Beyond the dance charts, Gold: Greatest Hits has also been a mainstay on the all-format Billboard 200. The set has spent 411 weeks on the chart and counting — it sits at No. 80 this week — making it by far the longest-charting album of ABBA’s catalog. The group’s next longest-charted release, Greatest Hits, spent 61 weeks on the chart in 1976-79.

ABBA first reached No. 1 on Billboard chart in October 1976 when “Fernando” topped Adult Contemporary. In April 1977, “Dancing Queen” became the group’s first and only Billboard Hot 100 leader. The band’s next No. 1 arrived in 1981 via “The Winner Takes It All” on Adult Contemporary.

On the albums front, ABBA secured its first No. 1 in 2021 with its comeback, and presumed farewell, project, Voyage. The set debuted atop both the Top Album Sales and Vinyl Albums charts and narrowly missed ruling the Billboard 200, peaking at No. 2.

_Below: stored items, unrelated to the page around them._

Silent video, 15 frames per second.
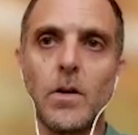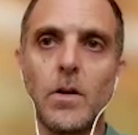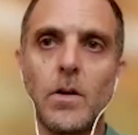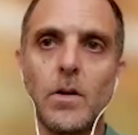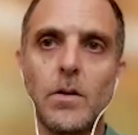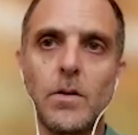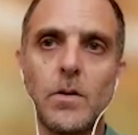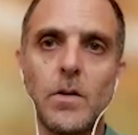
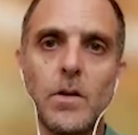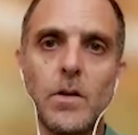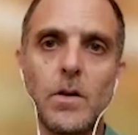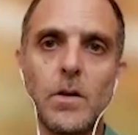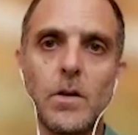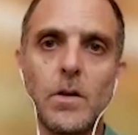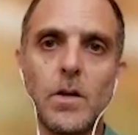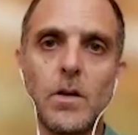And
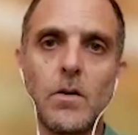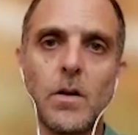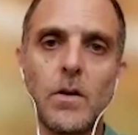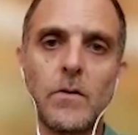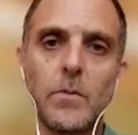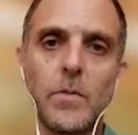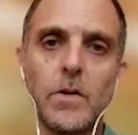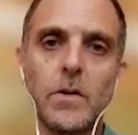her
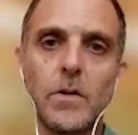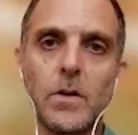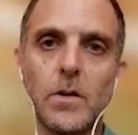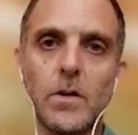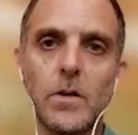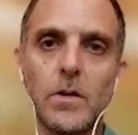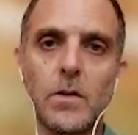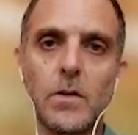husband
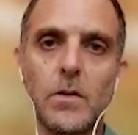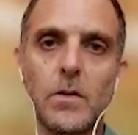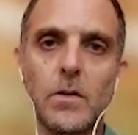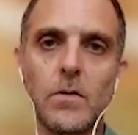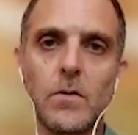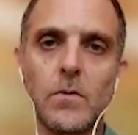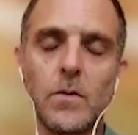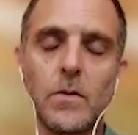
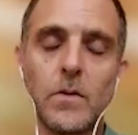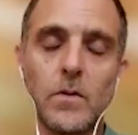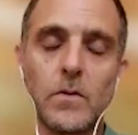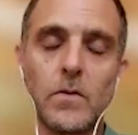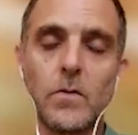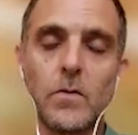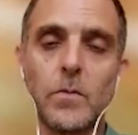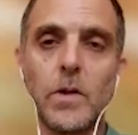was
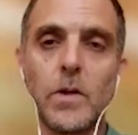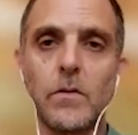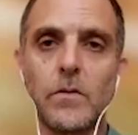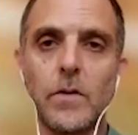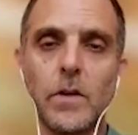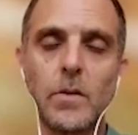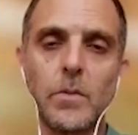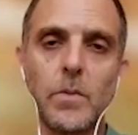also
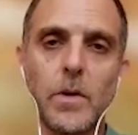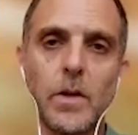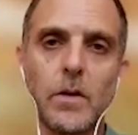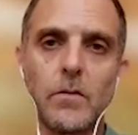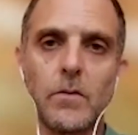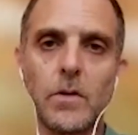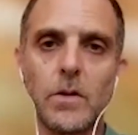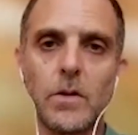very brave.
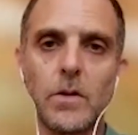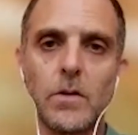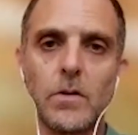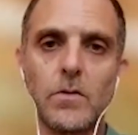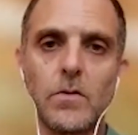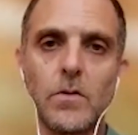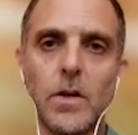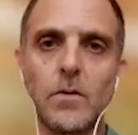He
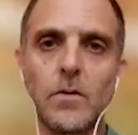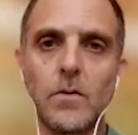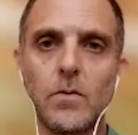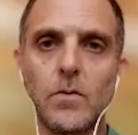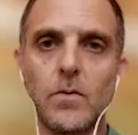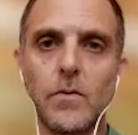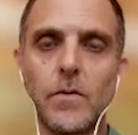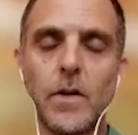tried
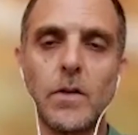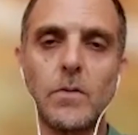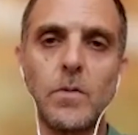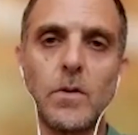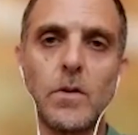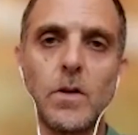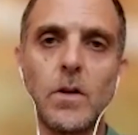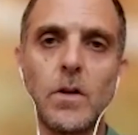to fight
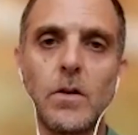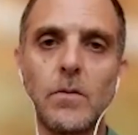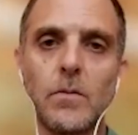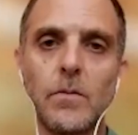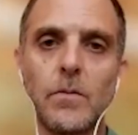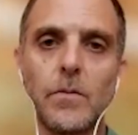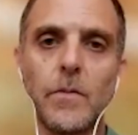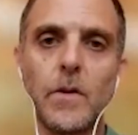with the
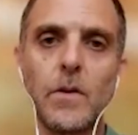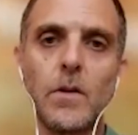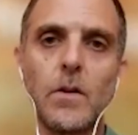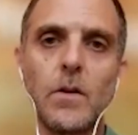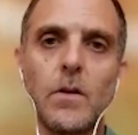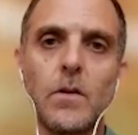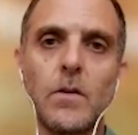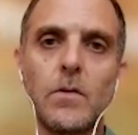
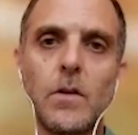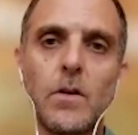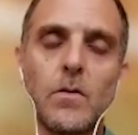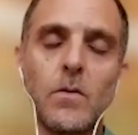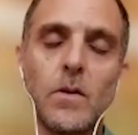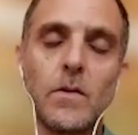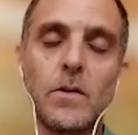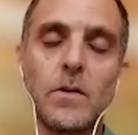
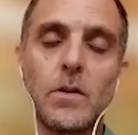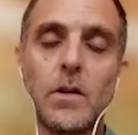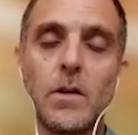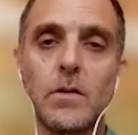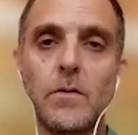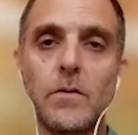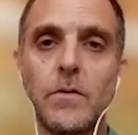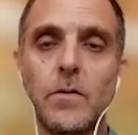terrorists. He
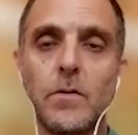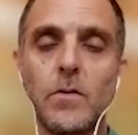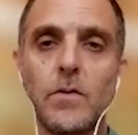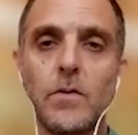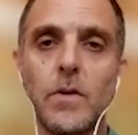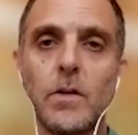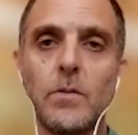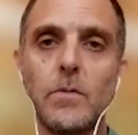killed few of
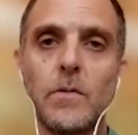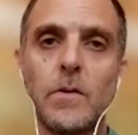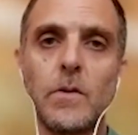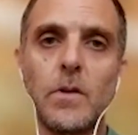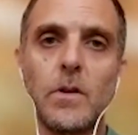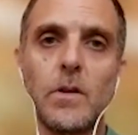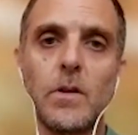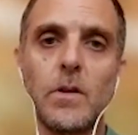them.
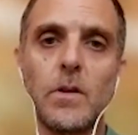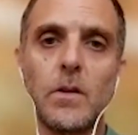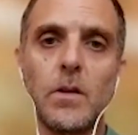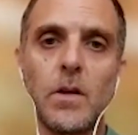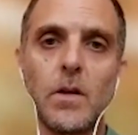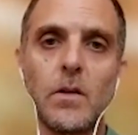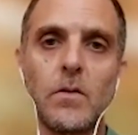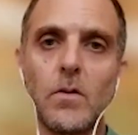He
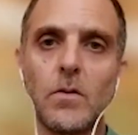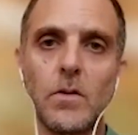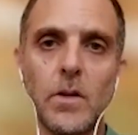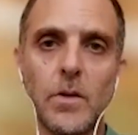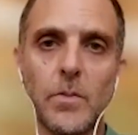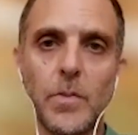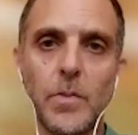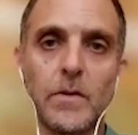had only a
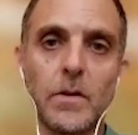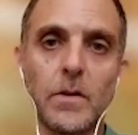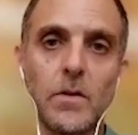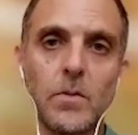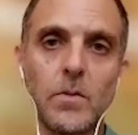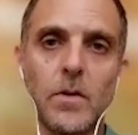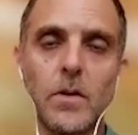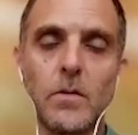pistol
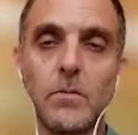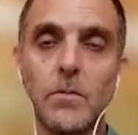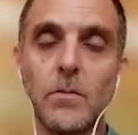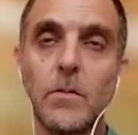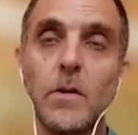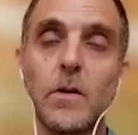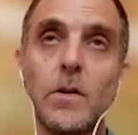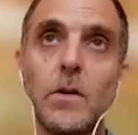with him.
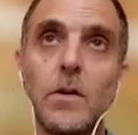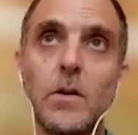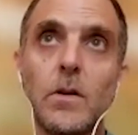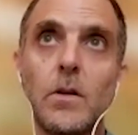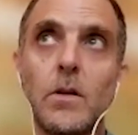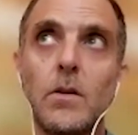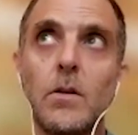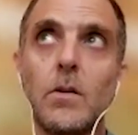
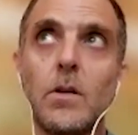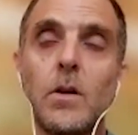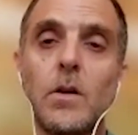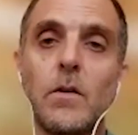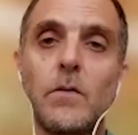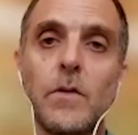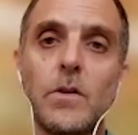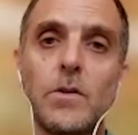
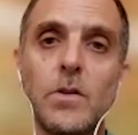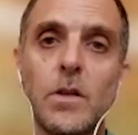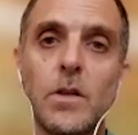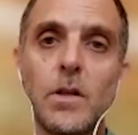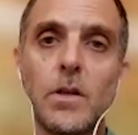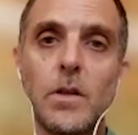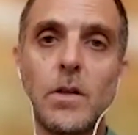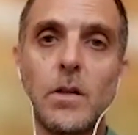
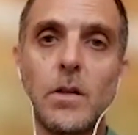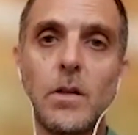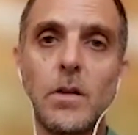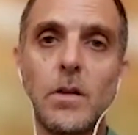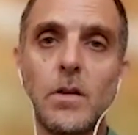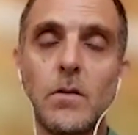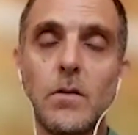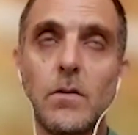
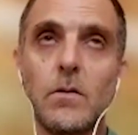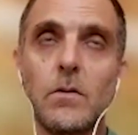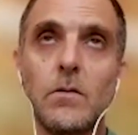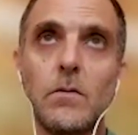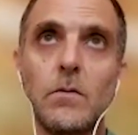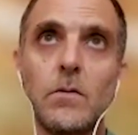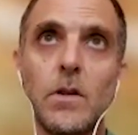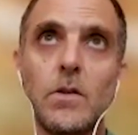Eventually,
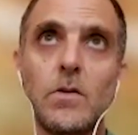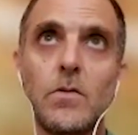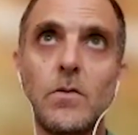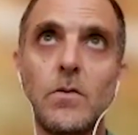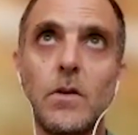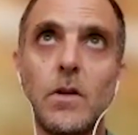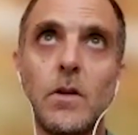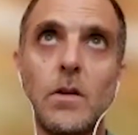
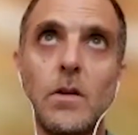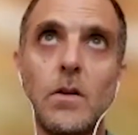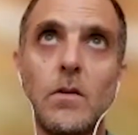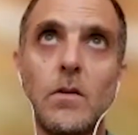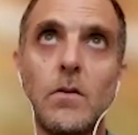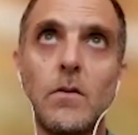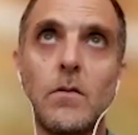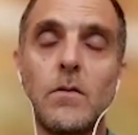
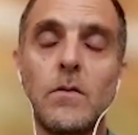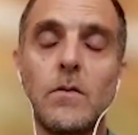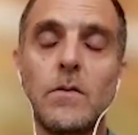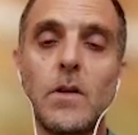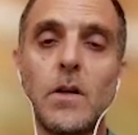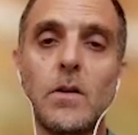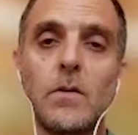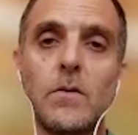they
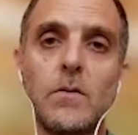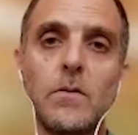start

Notably, the film soundtracks for 2008’s Mamma Mia! and 2018’s Mamma Mia! Here We Go Again are billed as such, and not to ABBA, while the 1999 stage production album of Mamma Mia! is an original Broadway cast recording. The 2008 album spent one week at No. 1 on the Billboard 200 and 14 weeks atop the Soundtracks chart. The sequel’s soundtrack notched three weeks at No. 1 on Soundtracks and hit No. 3 on the Billboard 200. The original cast recording spent seven weeks at No. 1 on the Cast Albums chart.